▶ WORK INSTRUCTION
From the first line to the last, restate the records word for word, skipping the pictures.

(Saved entries)
---------------

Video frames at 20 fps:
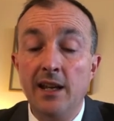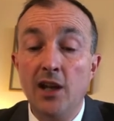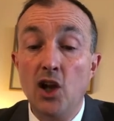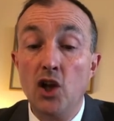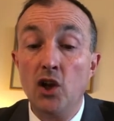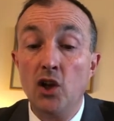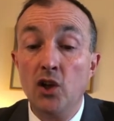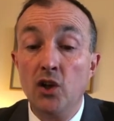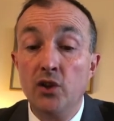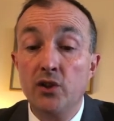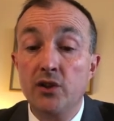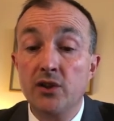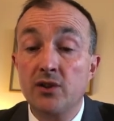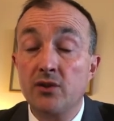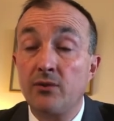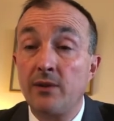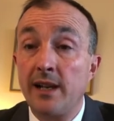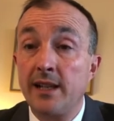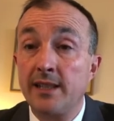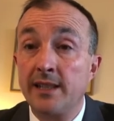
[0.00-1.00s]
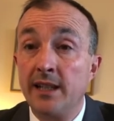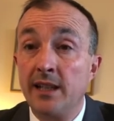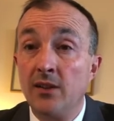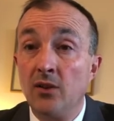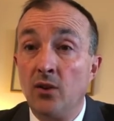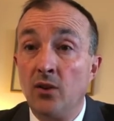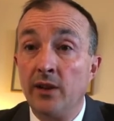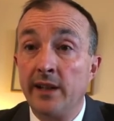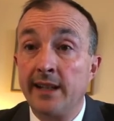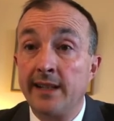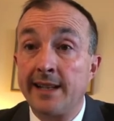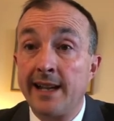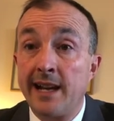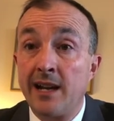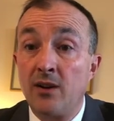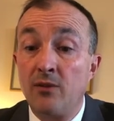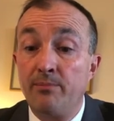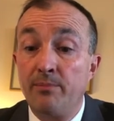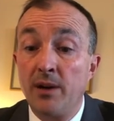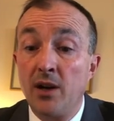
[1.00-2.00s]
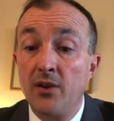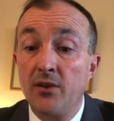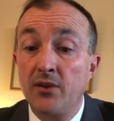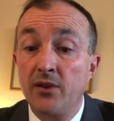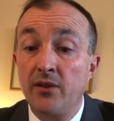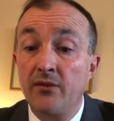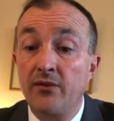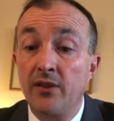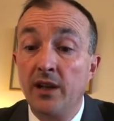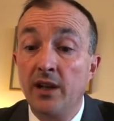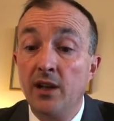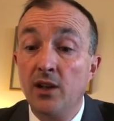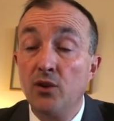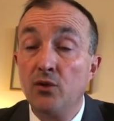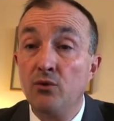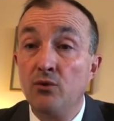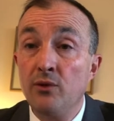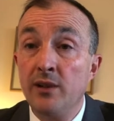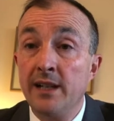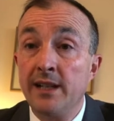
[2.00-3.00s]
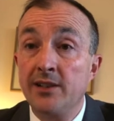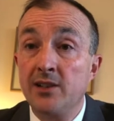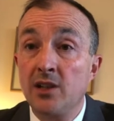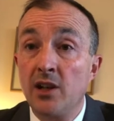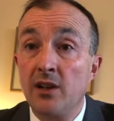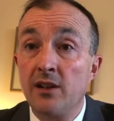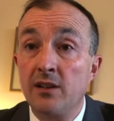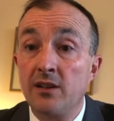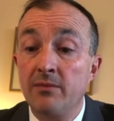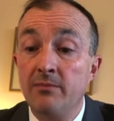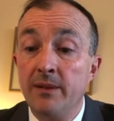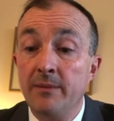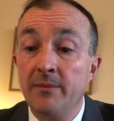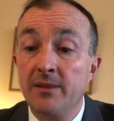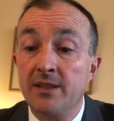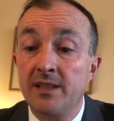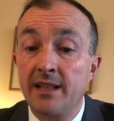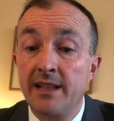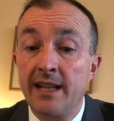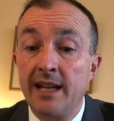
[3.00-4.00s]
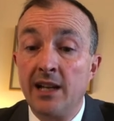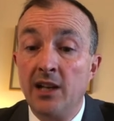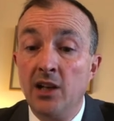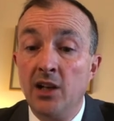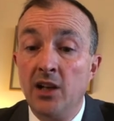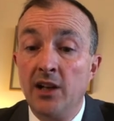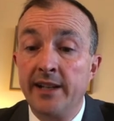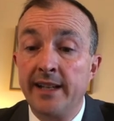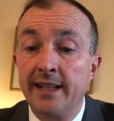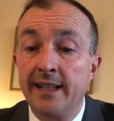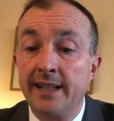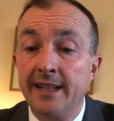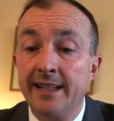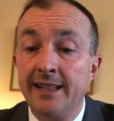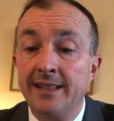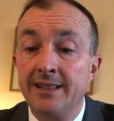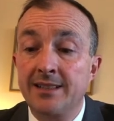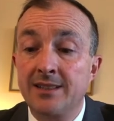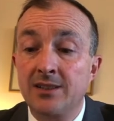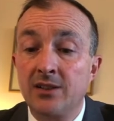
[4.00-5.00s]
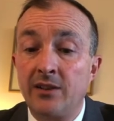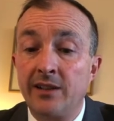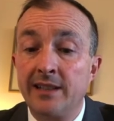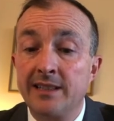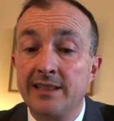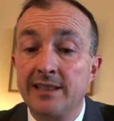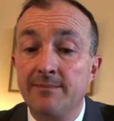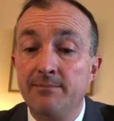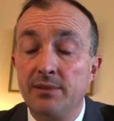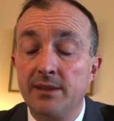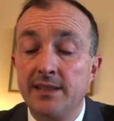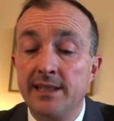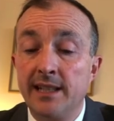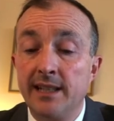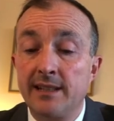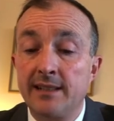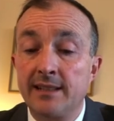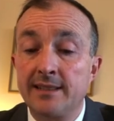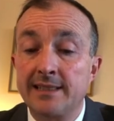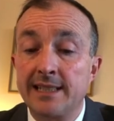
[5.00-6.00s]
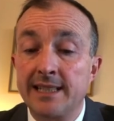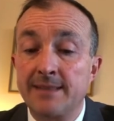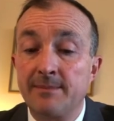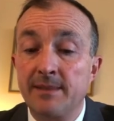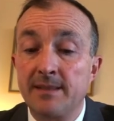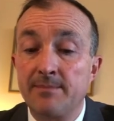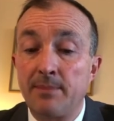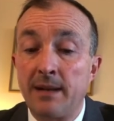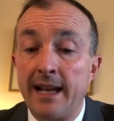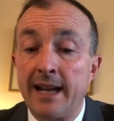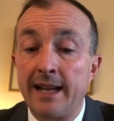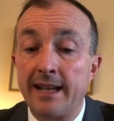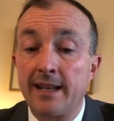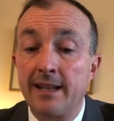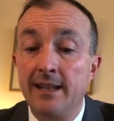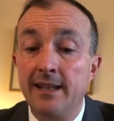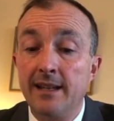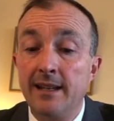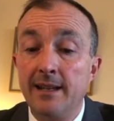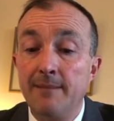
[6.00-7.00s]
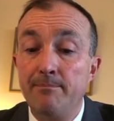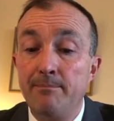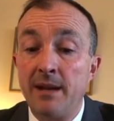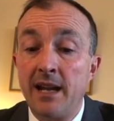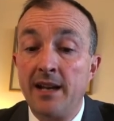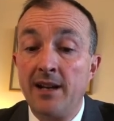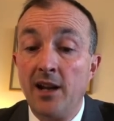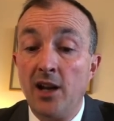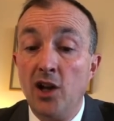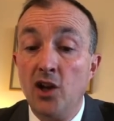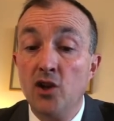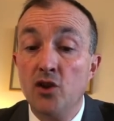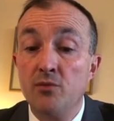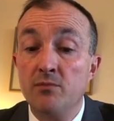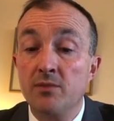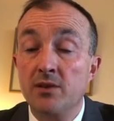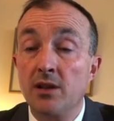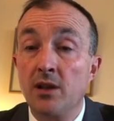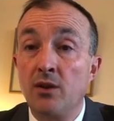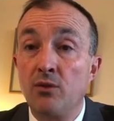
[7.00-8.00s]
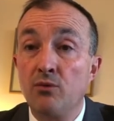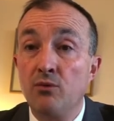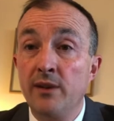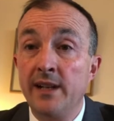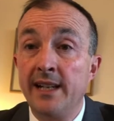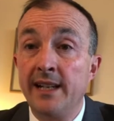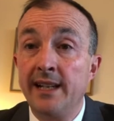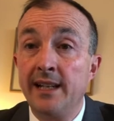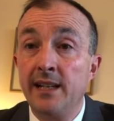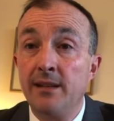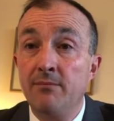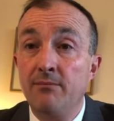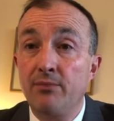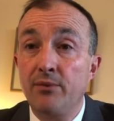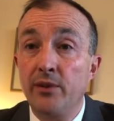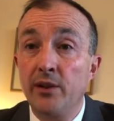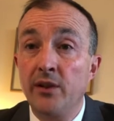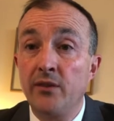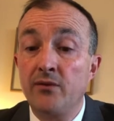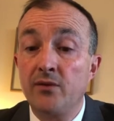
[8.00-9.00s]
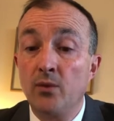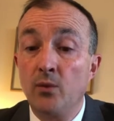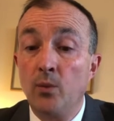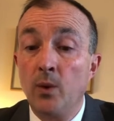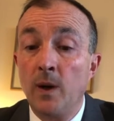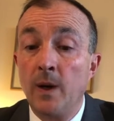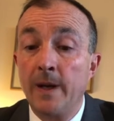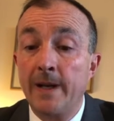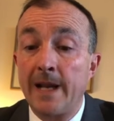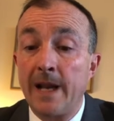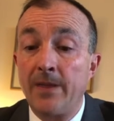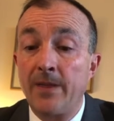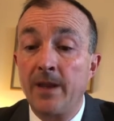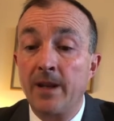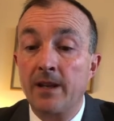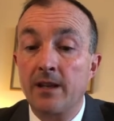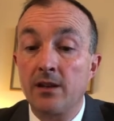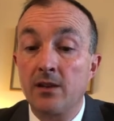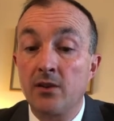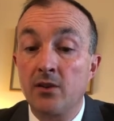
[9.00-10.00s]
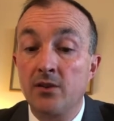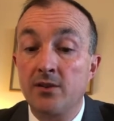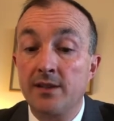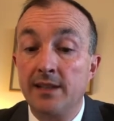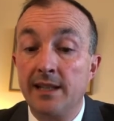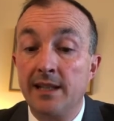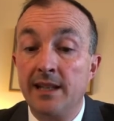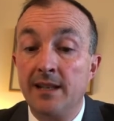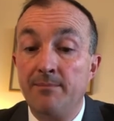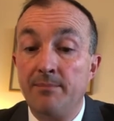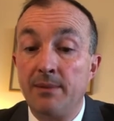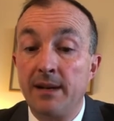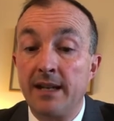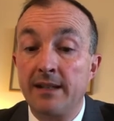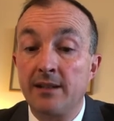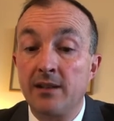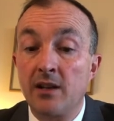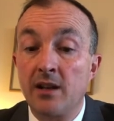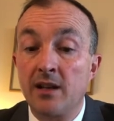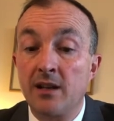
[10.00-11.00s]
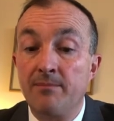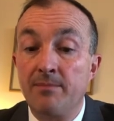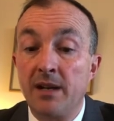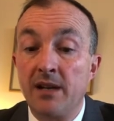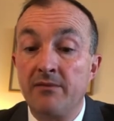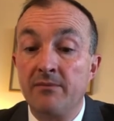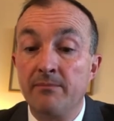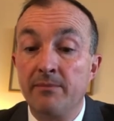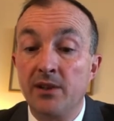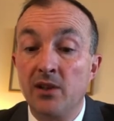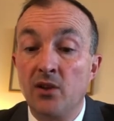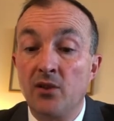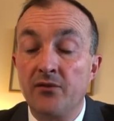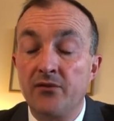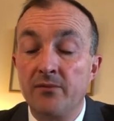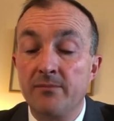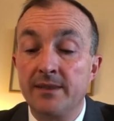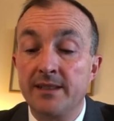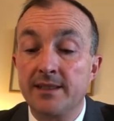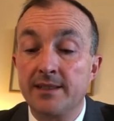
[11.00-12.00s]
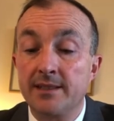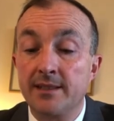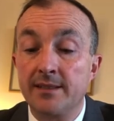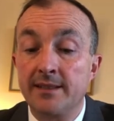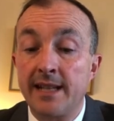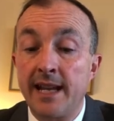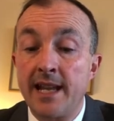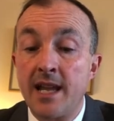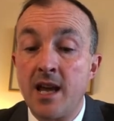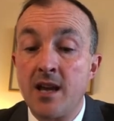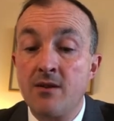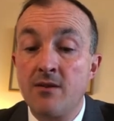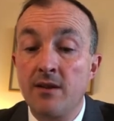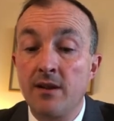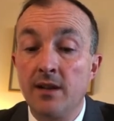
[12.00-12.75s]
Lucas Cressy and Ollie Gow both have really shown a commitment to their learning in science in particular, says Miss Black. Ben Holmes, a really improved work ethic. Good to hear, Ben, going above and beyond from Mr. Sitdeo.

---------------

▶ SOLUTION TO THE PROBLEM
Video frames at 20 fps:
[0.00-1.00s]
[1.00-2.00s]
[2.00-3.00s]
[3.00-4.00s]
[4.00-5.00s]
[5.00-6.00s]
[6.00-7.00s]
[7.00-8.00s]
[8.00-9.00s]
[9.00-10.00s]
[10.00-11.00s]
[11.00-12.00s]
[12.00-12.75s]
Lucas Cressy and Ollie Gow both have really shown a commitment to their learning in science in particular, says Miss Black. Ben Holmes, a really improved work ethic. Good to hear, Ben, going above and beyond from Mr. Sitdeo.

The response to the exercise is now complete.